> Aim of the task
The records below are to be retyped in full, without any alteration.

[Records from a data collection]
'''

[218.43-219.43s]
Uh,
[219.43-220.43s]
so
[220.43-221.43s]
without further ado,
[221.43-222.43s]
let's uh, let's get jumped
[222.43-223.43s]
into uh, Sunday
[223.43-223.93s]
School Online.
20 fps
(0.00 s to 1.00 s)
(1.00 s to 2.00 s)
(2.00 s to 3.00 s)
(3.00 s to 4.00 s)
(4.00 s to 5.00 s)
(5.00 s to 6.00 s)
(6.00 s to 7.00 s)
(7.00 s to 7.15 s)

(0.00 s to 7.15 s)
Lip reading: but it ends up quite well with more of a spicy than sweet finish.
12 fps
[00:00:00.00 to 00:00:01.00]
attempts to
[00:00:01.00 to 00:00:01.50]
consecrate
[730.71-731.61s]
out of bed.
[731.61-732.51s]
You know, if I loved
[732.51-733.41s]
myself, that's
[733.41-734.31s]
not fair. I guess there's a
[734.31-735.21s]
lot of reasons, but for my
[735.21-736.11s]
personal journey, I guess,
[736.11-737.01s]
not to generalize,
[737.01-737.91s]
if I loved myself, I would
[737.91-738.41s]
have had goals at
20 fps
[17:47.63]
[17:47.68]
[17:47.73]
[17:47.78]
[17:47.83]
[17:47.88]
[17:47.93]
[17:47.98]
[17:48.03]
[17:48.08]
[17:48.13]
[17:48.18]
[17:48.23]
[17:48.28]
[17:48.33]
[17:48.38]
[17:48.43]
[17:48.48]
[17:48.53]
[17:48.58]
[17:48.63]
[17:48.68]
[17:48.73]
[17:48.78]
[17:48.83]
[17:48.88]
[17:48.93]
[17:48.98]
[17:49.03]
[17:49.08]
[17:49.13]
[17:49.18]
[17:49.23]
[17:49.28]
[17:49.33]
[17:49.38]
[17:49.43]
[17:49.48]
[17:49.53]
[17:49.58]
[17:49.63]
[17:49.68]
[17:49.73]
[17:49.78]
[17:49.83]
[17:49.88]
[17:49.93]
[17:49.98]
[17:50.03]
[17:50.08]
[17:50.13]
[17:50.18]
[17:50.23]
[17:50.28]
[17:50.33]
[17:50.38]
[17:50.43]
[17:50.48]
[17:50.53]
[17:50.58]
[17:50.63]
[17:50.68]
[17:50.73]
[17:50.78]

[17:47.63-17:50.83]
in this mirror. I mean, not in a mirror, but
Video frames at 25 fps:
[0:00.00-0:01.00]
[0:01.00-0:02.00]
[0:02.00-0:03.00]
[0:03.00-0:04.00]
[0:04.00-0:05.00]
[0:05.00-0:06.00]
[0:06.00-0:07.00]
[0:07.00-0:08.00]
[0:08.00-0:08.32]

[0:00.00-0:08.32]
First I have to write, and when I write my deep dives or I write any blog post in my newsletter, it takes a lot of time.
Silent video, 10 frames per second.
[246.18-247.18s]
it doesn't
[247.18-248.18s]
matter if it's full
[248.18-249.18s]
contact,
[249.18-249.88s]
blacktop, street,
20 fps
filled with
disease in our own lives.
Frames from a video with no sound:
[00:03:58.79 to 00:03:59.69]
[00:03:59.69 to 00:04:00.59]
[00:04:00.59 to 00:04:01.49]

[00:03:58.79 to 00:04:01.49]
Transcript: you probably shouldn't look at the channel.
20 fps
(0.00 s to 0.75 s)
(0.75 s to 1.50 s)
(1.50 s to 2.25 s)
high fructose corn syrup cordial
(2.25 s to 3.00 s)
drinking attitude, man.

'''

> Answer
[218.43-219.43s]
Uh,
[219.43-220.43s]
so
[220.43-221.43s]
without further ado,
[221.43-222.43s]
let's uh, let's get jumped
[222.43-223.43s]
into uh, Sunday
[223.43-223.93s]
School Online.
20 fps
(0.00 s to 1.00 s)
(1.00 s to 2.00 s)
(2.00 s to 3.00 s)
(3.00 s to 4.00 s)
(4.00 s to 5.00 s)
(5.00 s to 6.00 s)
(6.00 s to 7.00 s)
(7.00 s to 7.15 s)

(0.00 s to 7.15 s)
Lip reading: but it ends up quite well with more of a spicy than sweet finish.
12 fps
[00:00:00.00 to 00:00:01.00]
attempts to
[00:00:01.00 to 00:00:01.50]
consecrate
[730.71-731.61s]
out of bed.
[731.61-732.51s]
You know, if I loved
[732.51-733.41s]
myself, that's
[733.41-734.31s]
not fair. I guess there's a
[734.31-735.21s]
lot of reasons, but for my
[735.21-736.11s]
personal journey, I guess,
[736.11-737.01s]
not to generalize,
[737.01-737.91s]
if I loved myself, I would
[737.91-738.41s]
have had goals at
20 fps
[17:47.63]
[17:47.68]
[17:47.73]
[17:47.78]
[17:47.83]
[17:47.88]
[17:47.93]
[17:47.98]
[17:48.03]
[17:48.08]
[17:48.13]
[17:48.18]
[17:48.23]
[17:48.28]
[17:48.33]
[17:48.38]
[17:48.43]
[17:48.48]
[17:48.53]
[17:48.58]
[17:48.63]
[17:48.68]
[17:48.73]
[17:48.78]
[17:48.83]
[17:48.88]
[17:48.93]
[17:48.98]
[17:49.03]
[17:49.08]
[17:49.13]
[17:49.18]
[17:49.23]
[17:49.28]
[17:49.33]
[17:49.38]
[17:49.43]
[17:49.48]
[17:49.53]
[17:49.58]
[17:49.63]
[17:49.68]
[17:49.73]
[17:49.78]
[17:49.83]
[17:49.88]
[17:49.93]
[17:49.98]
[17:50.03]
[17:50.08]
[17:50.13]
[17:50.18]
[17:50.23]
[17:50.28]
[17:50.33]
[17:50.38]
[17:50.43]
[17:50.48]
[17:50.53]
[17:50.58]
[17:50.63]
[17:50.68]
[17:50.73]
[17:50.78]

[17:47.63-17:50.83]
in this mirror. I mean, not in a mirror, but
Video frames at 25 fps:
[0:00.00-0:01.00]
[0:01.00-0:02.00]
[0:02.00-0:03.00]
[0:03.00-0:04.00]
[0:04.00-0:05.00]
[0:05.00-0:06.00]
[0:06.00-0:07.00]
[0:07.00-0:08.00]
[0:08.00-0:08.32]

[0:00.00-0:08.32]
First I have to write, and when I write my deep dives or I write any blog post in my newsletter, it takes a lot of time.
Silent video, 10 frames per second.
[246.18-247.18s]
it doesn't
[247.18-248.18s]
matter if it's full
[248.18-249.18s]
contact,
[249.18-249.88s]
blacktop, street,
20 fps
filled with
disease in our own lives.
Frames from a video with no sound:
[00:03:58.79 to 00:03:59.69]
[00:03:59.69 to 00:04:00.59]
[00:04:00.59 to 00:04:01.49]

[00:03:58.79 to 00:04:01.49]
Transcript: you probably shouldn't look at the channel.
20 fps
(0.00 s to 0.75 s)
(0.75 s to 1.50 s)
(1.50 s to 2.25 s)
high fructose corn syrup cordial
(2.25 s to 3.00 s)
drinking attitude, man.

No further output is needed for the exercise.